Para se ter ideia do perigo, em 24,4% dos casos, o agressor carregava arma de fogo, o que amplia a violência do crime e a exposição da vítima.
Para Lurdes Simões, da coordenação estadual da Marcha Mundial das Mulheres em Campinas, organização que existe em todo mundo para mobilizar e organizar ações com pautas feministas, as mulheres estão aprendendo a se cuidar e proteger, pois passaram a ter acesso e a se informar sobre seus direitos.
“Ainda que o índice seja muito baixo em relação à realidade, acredito que as mulheres estão denunciando mais. Elas têm construído redes de solidariedade e acompanham grupos físicos e nas redes sociais sobre o assunto e estão cada vez mais unidas pela causa”, declarou. 
Onde e por quem
O levantamento do Caism indica ainda que, das mulheres atendidas pelo serviço, 41% foram violentadas em vias públicas e 69,2% foram vítimas de desconhecidos. A realidade do País, de acordo com mapeamento do Instituto de Pesquisas Aplicadas (IPEA), é de que ao menos 527 mil pessoas são estupradas por ano no Brasil, sendo que apenas 10% dos casos são notificados. Além disso, 89% das vítimas destes atos violentos são mulheres e 70% dos estupros são cometidos por parentes, namorados ou conhecidos da vítima.
Para a advogada voluntária da organização não-governamental (ONG) SOS Ação Mulher e Família, Lúcia Helena Octaviano, que também trabalha com vítimas de violência em Campinas, o estudo do Caism reflete apenas um recorte da imensa realidade dos casos de estupro na região.
Ela concorda com o dado nacional, e na maior parte das vezes, o agressor é conhecido ou está dentro da casa da vítima, que tendem a deixar de fazer a notificação para a polícia por medo.
“As mulheres abusadas sexualmente por pessoas conhecidas ou da própria família sentem medo de estragar a relação familiar. Elas não compartilham a informação e nem procuram a polícia. Além disso, as vítimas têm dificuldade de encontrar ajuda, pois, em muitos casos, o familiar pode repreender e até não acreditar no que ela está relatando”, destacou.

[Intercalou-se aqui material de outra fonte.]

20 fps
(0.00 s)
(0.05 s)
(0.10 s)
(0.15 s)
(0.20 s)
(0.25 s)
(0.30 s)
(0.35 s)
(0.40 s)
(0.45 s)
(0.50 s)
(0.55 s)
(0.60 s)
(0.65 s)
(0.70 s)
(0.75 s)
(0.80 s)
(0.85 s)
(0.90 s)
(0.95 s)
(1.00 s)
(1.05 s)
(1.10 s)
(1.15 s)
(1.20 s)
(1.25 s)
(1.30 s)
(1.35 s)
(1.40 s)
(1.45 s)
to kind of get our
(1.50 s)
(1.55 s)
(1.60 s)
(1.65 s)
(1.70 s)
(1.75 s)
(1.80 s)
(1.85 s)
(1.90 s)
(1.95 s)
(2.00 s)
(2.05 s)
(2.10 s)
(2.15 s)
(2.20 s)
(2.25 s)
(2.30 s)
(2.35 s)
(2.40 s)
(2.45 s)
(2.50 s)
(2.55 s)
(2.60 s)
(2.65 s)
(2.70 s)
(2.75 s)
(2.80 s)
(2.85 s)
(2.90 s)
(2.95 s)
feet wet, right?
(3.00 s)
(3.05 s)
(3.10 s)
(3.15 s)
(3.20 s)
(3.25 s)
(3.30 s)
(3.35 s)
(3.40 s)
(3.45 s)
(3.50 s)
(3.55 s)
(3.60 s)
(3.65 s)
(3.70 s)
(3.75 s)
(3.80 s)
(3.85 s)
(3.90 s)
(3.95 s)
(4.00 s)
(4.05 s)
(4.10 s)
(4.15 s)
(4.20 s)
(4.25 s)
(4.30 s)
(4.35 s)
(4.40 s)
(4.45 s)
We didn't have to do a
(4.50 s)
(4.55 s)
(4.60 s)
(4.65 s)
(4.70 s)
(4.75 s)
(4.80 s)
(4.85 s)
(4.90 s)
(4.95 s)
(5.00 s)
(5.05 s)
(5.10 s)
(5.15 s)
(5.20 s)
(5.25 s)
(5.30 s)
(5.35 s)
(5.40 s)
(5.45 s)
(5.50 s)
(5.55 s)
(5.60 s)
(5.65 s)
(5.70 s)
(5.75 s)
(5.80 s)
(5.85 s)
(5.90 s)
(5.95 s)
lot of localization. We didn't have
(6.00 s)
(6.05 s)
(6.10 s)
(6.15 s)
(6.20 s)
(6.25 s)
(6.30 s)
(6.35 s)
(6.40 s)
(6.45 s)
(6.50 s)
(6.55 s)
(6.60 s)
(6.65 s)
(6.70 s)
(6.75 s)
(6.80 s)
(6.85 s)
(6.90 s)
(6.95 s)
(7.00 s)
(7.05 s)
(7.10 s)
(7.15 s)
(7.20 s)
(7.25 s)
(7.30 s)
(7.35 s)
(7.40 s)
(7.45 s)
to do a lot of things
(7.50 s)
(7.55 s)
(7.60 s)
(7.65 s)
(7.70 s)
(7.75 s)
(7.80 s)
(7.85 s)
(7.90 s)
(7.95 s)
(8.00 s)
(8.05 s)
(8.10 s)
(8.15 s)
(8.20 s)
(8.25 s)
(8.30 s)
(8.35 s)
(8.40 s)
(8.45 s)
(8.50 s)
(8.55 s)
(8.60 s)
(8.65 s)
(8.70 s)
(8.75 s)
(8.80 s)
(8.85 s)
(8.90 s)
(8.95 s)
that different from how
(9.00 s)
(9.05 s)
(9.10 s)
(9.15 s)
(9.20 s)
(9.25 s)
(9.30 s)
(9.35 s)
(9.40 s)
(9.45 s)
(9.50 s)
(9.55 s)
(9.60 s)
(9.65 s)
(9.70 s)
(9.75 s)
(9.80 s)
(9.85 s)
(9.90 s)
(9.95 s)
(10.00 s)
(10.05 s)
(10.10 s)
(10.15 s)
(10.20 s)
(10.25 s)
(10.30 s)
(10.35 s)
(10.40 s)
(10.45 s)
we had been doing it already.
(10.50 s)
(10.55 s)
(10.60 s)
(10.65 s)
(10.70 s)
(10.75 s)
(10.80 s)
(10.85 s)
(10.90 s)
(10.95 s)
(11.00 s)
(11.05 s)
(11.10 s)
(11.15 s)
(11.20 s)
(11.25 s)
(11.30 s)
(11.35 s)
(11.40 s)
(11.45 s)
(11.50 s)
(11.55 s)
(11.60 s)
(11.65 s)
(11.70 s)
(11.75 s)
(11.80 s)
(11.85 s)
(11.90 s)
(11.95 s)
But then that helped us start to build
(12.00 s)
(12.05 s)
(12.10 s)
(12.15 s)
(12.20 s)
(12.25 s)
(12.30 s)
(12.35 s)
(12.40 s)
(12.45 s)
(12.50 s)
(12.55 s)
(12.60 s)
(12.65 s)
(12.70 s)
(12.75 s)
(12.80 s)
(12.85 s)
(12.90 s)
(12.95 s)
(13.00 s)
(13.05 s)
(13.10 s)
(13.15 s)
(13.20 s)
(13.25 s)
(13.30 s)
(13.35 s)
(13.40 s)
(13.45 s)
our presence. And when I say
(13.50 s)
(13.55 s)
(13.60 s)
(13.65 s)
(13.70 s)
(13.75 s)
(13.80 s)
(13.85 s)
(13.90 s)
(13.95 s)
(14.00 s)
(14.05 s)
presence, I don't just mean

No caso do estupro do Rio de Janeiro, as últimas informações divulgadas pela polícia indicam que a jovem foi violentada por pessoas que ela já conhecia, que a levaram para um local também conhecido.
Segundo a psicóloga Cristiane Paulino da Costa, que trabalha na mesma ONG que Lúcia Helena, a maior parte dos casos atendidos na entidade é de mulheres abusadas por pessoas próximas, como padastros, tios e amigos da família, e que aconteceram na infância, quando a pessoa tinha idade média de 8 anos, período em que o corpo da menina está se formando.

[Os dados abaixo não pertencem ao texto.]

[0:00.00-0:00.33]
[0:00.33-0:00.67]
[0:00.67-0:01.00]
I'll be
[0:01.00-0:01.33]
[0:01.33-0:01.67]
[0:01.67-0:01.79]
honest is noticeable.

“Na rua, a ação precisa ser escondida e pode gerar alarde. Em casa, a vítima sofre ameaça a todo momento do autor, o que a induz esconder o fato. Além disso, a pessoa é forçada a acreditar que a culpa por aquilo estar acontecendo é dela”, destacou.
Ela ainda informa que o estupro acomete todas as classes sociais, independentemente do grau de formação da vítima, e que as crianças acabam sendo o alvo mais visado, pois quanto mais velha, mais difícil de aliciar a pessoa.
“O acompanhamento é importante porque é possível superar a situação. Ela nunca vai ser apagada, mas conseguimos dar um novo significado, deixando de ser o foco principal da vida dessas mulheres, não causando mais dor”, disse Cristiane.